Carica papaya Linn is a common tree, and containing phytocompounds for medicinal and bio-larvicidal properties. The objective of the present study was to detect percentage mortality of larvae of Aedes aegypti by aqueous extract of different parts such as leaf, seed, unriped fruit, latex and flower of C. papaya and in silico predictive study for toxicity and mutagenicity of established phytochemicals of C. papaya through QSAR modelling. Bioassay experiment was done with different parts of aqueous extract with following dilutions viz. 20%, 40%, 60%, 80% and 100% respectively and % mortality was observed in A. aegypti for 24h and 48h durations.
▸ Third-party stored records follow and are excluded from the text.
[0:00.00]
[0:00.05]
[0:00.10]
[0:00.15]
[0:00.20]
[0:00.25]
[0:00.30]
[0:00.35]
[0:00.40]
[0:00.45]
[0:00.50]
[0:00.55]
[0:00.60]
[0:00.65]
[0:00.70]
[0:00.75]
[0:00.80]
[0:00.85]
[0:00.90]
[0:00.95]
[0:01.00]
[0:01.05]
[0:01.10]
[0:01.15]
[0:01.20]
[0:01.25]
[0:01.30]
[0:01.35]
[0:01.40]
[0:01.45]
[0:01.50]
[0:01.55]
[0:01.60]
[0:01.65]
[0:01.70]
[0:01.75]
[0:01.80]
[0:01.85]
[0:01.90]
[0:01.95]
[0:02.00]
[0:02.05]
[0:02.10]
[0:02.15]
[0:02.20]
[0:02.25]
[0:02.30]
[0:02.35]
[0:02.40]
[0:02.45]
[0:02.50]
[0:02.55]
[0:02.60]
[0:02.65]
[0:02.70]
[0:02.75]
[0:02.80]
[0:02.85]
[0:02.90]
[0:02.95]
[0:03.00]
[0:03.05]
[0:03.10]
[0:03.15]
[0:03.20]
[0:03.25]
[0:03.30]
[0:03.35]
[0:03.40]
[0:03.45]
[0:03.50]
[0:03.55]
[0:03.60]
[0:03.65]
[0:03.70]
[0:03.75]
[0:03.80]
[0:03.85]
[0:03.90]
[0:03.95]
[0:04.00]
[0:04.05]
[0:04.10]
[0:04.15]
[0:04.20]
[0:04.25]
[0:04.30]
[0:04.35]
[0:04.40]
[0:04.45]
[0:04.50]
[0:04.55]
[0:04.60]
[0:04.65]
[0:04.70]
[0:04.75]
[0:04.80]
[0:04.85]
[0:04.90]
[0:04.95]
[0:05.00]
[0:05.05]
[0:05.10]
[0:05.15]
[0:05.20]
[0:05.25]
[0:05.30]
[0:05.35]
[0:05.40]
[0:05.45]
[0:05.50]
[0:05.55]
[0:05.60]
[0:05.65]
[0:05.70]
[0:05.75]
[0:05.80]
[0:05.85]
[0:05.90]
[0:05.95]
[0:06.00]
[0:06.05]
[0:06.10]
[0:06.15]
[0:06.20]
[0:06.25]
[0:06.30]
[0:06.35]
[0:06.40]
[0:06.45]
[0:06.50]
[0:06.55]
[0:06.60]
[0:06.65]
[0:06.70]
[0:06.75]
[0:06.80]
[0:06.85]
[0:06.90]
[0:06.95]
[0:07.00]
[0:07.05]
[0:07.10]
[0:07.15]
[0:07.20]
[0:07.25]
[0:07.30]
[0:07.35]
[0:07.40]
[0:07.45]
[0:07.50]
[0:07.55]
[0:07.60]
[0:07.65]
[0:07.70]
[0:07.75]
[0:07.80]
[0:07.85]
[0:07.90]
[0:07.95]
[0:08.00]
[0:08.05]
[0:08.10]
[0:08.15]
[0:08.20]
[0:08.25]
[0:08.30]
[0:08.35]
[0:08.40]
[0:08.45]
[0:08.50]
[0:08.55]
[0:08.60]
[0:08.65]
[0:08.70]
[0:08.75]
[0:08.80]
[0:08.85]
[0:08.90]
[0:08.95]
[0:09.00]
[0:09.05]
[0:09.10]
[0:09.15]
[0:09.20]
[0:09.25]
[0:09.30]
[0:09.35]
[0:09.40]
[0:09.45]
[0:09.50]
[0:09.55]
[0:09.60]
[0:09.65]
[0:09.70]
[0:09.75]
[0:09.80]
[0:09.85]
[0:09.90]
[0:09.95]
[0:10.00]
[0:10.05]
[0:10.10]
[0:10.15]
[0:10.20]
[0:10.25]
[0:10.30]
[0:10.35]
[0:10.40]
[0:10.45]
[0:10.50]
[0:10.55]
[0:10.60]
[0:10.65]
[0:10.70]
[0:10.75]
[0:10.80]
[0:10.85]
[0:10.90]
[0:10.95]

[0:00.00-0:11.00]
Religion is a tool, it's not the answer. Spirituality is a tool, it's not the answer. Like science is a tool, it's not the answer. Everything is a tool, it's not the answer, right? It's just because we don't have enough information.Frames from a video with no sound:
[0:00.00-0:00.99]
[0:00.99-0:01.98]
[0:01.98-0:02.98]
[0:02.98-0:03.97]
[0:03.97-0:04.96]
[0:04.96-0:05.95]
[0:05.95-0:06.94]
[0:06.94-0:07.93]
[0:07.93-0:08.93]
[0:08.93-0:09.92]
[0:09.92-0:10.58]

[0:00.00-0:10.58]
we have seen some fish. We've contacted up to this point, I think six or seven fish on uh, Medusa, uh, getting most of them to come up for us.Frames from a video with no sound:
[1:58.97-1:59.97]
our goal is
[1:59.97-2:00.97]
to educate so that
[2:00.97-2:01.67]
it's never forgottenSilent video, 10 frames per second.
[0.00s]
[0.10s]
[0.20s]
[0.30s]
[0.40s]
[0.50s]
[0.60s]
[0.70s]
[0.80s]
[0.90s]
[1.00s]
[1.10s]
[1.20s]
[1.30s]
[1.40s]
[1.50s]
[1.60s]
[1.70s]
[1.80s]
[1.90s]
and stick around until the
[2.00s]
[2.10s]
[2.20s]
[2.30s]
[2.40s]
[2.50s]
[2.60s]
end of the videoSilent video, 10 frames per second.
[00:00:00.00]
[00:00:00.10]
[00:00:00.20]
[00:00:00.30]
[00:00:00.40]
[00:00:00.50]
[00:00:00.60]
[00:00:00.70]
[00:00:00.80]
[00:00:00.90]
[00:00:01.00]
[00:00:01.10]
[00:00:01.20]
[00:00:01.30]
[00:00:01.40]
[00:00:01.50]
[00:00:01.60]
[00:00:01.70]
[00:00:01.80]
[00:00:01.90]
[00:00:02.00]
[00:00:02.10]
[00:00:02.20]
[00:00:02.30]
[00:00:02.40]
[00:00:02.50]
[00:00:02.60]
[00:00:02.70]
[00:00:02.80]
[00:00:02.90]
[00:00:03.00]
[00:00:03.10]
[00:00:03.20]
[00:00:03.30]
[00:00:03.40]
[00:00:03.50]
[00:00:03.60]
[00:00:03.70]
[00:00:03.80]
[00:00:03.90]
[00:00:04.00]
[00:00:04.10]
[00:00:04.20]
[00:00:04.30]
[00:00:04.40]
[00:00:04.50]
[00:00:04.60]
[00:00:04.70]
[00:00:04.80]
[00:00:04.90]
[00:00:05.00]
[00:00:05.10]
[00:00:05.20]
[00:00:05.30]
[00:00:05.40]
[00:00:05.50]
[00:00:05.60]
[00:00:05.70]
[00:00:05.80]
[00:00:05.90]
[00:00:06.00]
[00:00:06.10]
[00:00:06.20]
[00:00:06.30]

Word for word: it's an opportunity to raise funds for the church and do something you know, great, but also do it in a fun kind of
Next, QSAR modelling was done to detect toxicity in D. magna, P. promelas, rat oral and mutagenicity for established phytochemicals and the confirmation of phytochemicals was done by TLC and NMR. The present study revealed that phytochemicals of C. papaya leaf, seed and unriped fruit extract have highest ability to destroy mosquito larvae of A. aegypti compared to latex and flower extract. Also, QSAR modelling revealed phytocompounds such as Benzylisothiocyanate, Quercetin, Hentriacontane, Carpaine, and Linalool showed higher toxicity in D. magna while in P. promelas highest toxicity found in this manner as Linalool >Benzylisothiocyanate> Carpaine>Quercetin>Hentriacontane. It was also observed that two phytocompounds such as Benzylisothiocyanate and Quercetin were mutagenic positive others found negative. Quercetin was confirmed both TLC and NMR study. In conclusion, studied phytochemicals from crude extracts can be isolated and prepared bio-larvicide from each phytocompound prior to functional assay.

Keywords: Carica papaya; Phytochemicals; Bioassay of extracts; Predictive toxicity and mutagenicity; QSAR modelling; In silico study.